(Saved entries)
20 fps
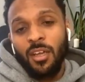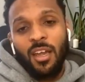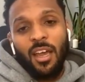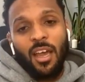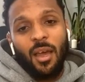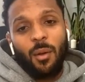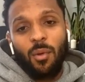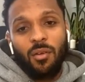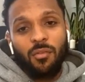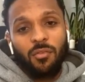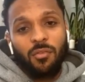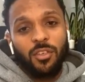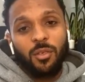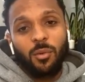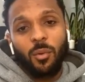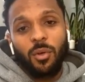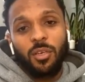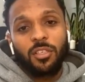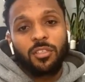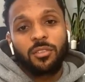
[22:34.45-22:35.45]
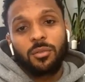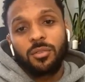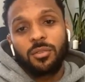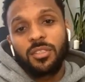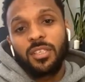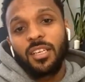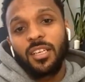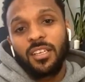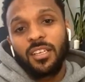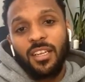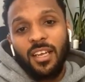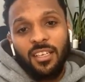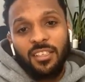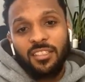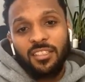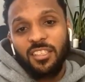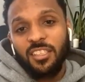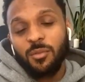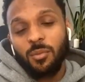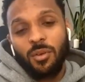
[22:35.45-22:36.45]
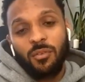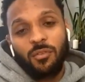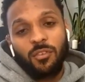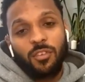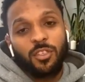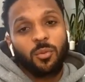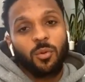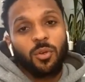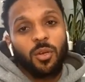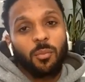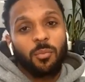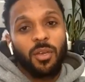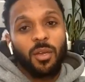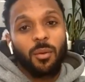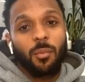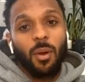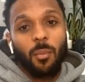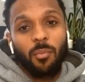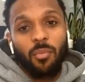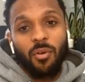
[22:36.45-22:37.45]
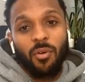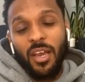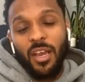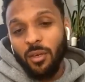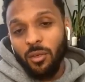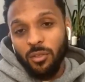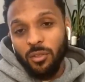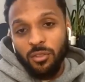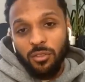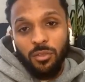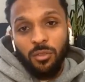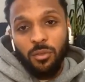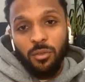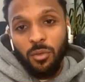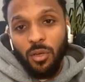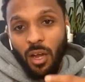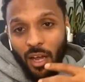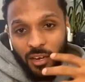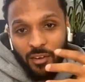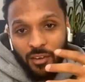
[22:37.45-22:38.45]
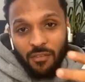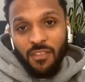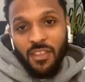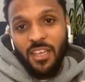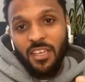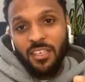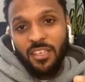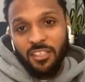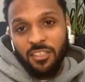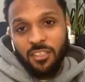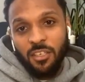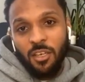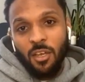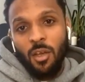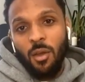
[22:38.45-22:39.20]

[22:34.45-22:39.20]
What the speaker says: And whether you want to do deal analysis, whether you just want to pick my brain or do kind of this,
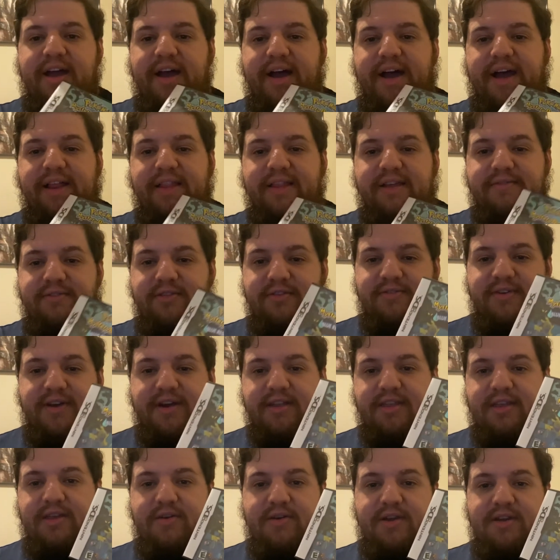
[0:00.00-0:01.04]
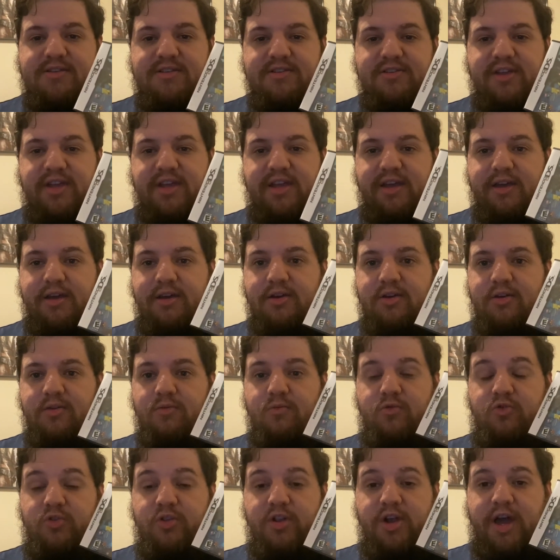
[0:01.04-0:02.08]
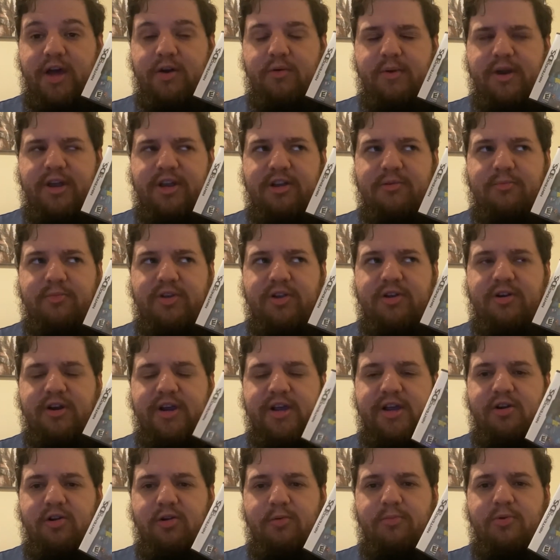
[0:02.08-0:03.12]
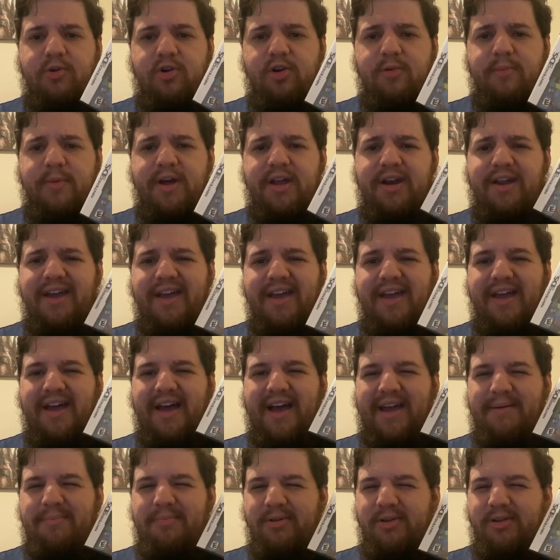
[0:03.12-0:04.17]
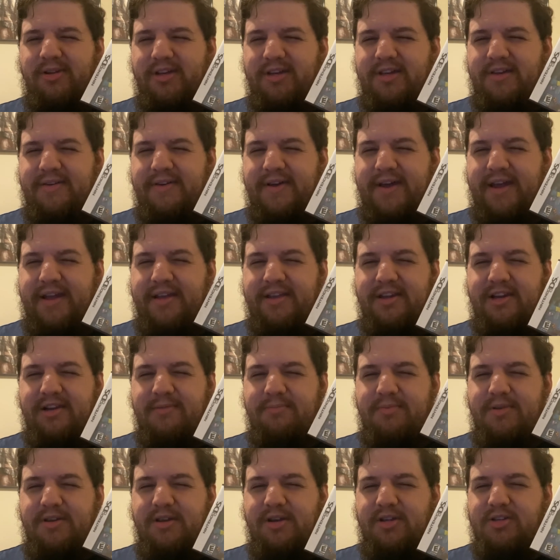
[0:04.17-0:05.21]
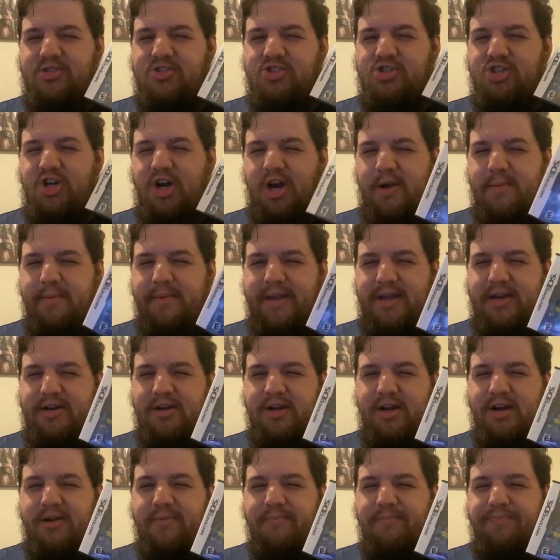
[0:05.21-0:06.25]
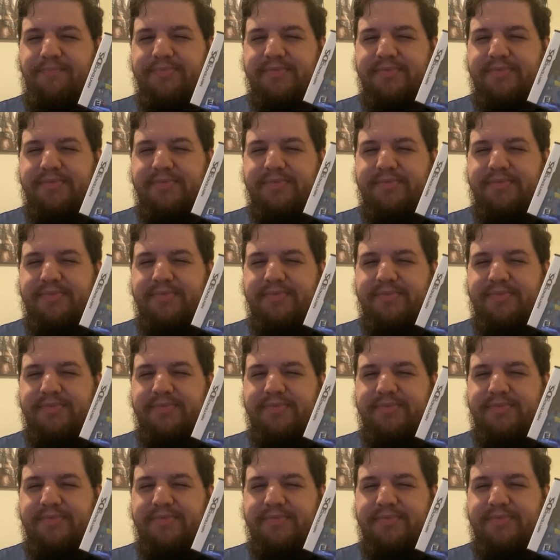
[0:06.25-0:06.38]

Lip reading: I love the fact that you get to like not randomly create your own Pokemon. I believe I ended up being a Charmander.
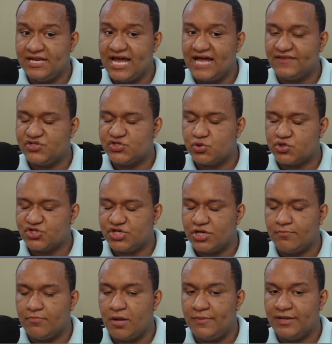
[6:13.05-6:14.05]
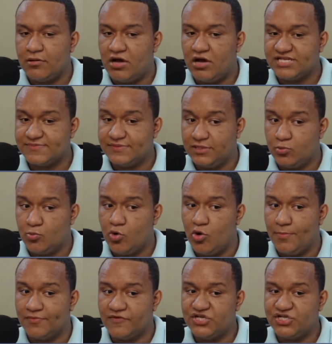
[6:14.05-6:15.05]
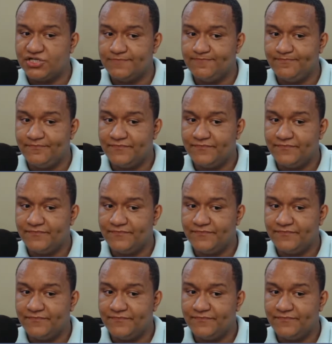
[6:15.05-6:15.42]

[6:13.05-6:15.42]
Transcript: at the Georgetown Public Hospital Corporation.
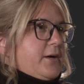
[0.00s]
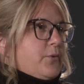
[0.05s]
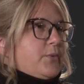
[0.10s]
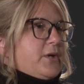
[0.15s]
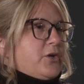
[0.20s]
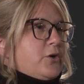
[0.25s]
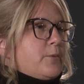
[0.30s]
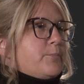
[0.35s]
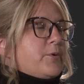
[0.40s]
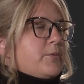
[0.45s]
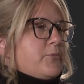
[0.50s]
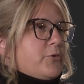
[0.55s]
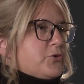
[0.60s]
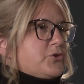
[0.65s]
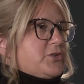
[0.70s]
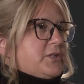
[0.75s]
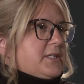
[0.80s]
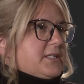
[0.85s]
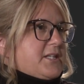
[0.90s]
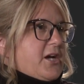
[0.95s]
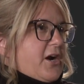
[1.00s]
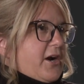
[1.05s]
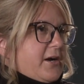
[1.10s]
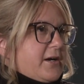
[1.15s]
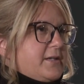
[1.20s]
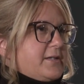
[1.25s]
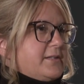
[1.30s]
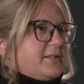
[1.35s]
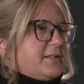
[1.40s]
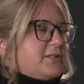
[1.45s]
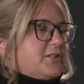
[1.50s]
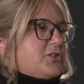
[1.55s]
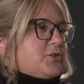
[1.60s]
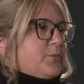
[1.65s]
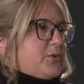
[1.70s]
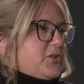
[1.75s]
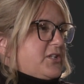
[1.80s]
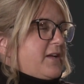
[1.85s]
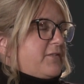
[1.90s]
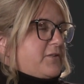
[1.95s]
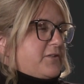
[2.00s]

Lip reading: we know promotion is hard, so we just have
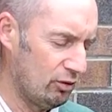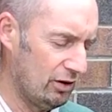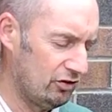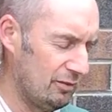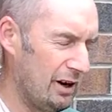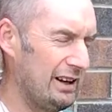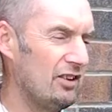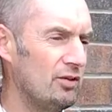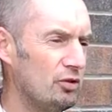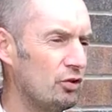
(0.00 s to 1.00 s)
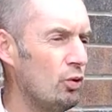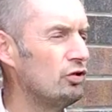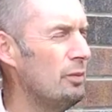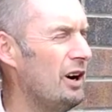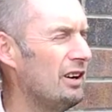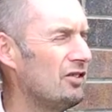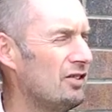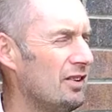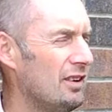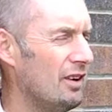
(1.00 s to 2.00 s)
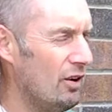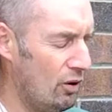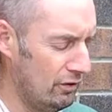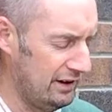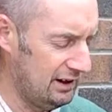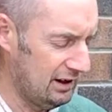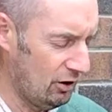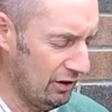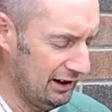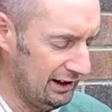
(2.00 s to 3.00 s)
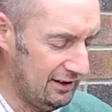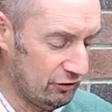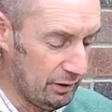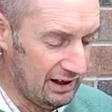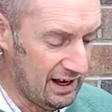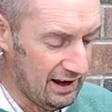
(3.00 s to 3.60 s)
or else you might get some scorch marks on, on the leaves. But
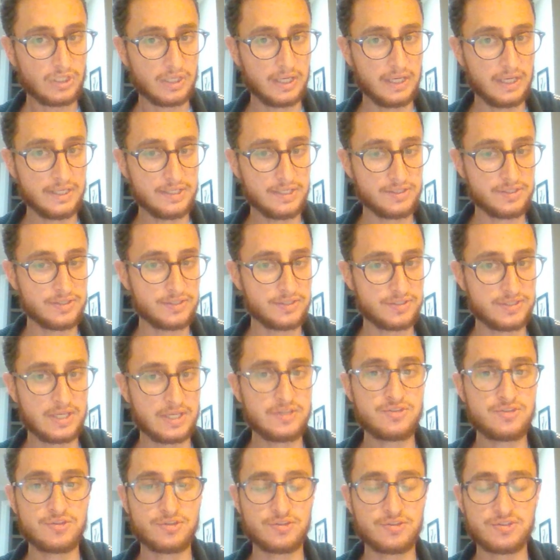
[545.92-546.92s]

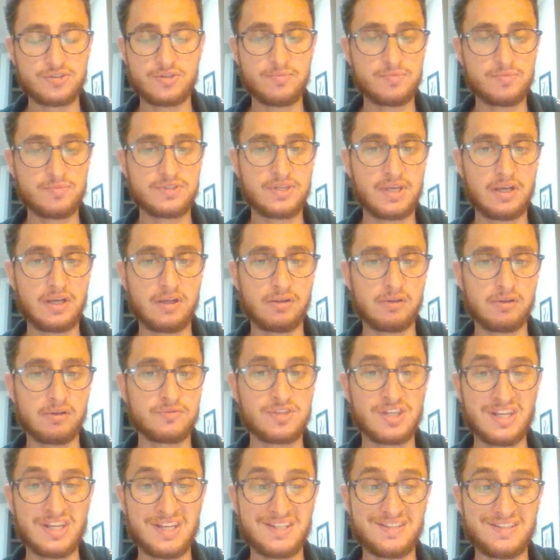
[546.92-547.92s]
sensors
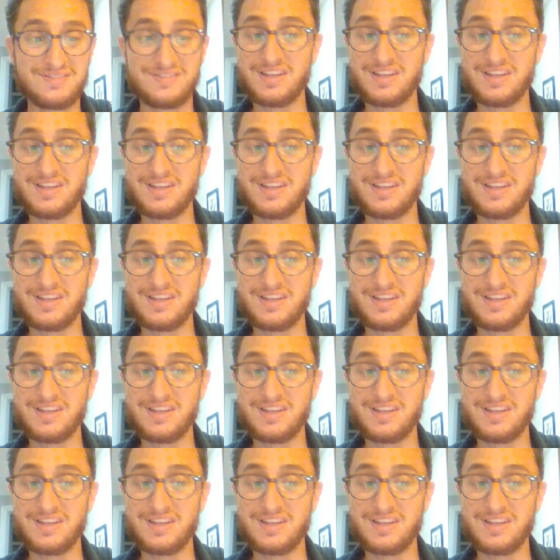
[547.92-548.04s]
themselves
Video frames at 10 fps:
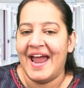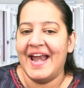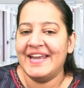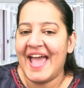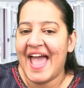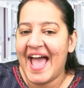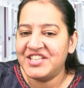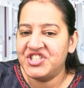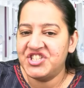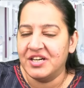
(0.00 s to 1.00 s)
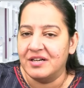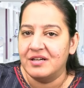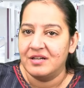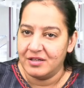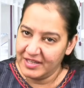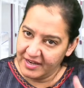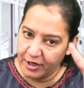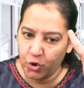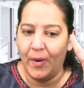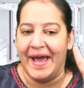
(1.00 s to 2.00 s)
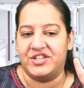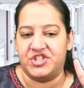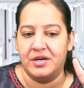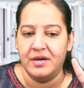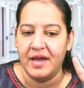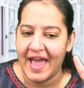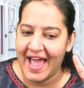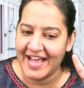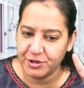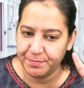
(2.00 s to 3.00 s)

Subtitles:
And H, there are 2 H. H.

**About this exercise:** Please retype the data exactly, but do not carry over any picture.

**Solution to the problem:**
20 fps
[22:34.45-22:35.45]
[22:35.45-22:36.45]
[22:36.45-22:37.45]
[22:37.45-22:38.45]
[22:38.45-22:39.20]

[22:34.45-22:39.20]
What the speaker says: And whether you want to do deal analysis, whether you just want to pick my brain or do kind of this,
[0:00.00-0:01.04]
[0:01.04-0:02.08]
[0:02.08-0:03.12]
[0:03.12-0:04.17]
[0:04.17-0:05.21]
[0:05.21-0:06.25]
[0:06.25-0:06.38]

Lip reading: I love the fact that you get to like not randomly create your own Pokemon. I believe I ended up being a Charmander.
[6:13.05-6:14.05]
[6:14.05-6:15.05]
[6:15.05-6:15.42]

[6:13.05-6:15.42]
Transcript: at the Georgetown Public Hospital Corporation.
[0.00s]
[0.05s]
[0.10s]
[0.15s]
[0.20s]
[0.25s]
[0.30s]
[0.35s]
[0.40s]
[0.45s]
[0.50s]
[0.55s]
[0.60s]
[0.65s]
[0.70s]
[0.75s]
[0.80s]
[0.85s]
[0.90s]
[0.95s]
[1.00s]
[1.05s]
[1.10s]
[1.15s]
[1.20s]
[1.25s]
[1.30s]
[1.35s]
[1.40s]
[1.45s]
[1.50s]
[1.55s]
[1.60s]
[1.65s]
[1.70s]
[1.75s]
[1.80s]
[1.85s]
[1.90s]
[1.95s]
[2.00s]

Lip reading: we know promotion is hard, so we just have
(0.00 s to 1.00 s)
(1.00 s to 2.00 s)
(2.00 s to 3.00 s)
(3.00 s to 3.60 s)
or else you might get some scorch marks on, on the leaves. But
[545.92-546.92s]

[546.92-547.92s]
sensors
[547.92-548.04s]
themselves
Video frames at 10 fps:
(0.00 s to 1.00 s)
(1.00 s to 2.00 s)
(2.00 s to 3.00 s)

Subtitles:
And H, there are 2 H. H.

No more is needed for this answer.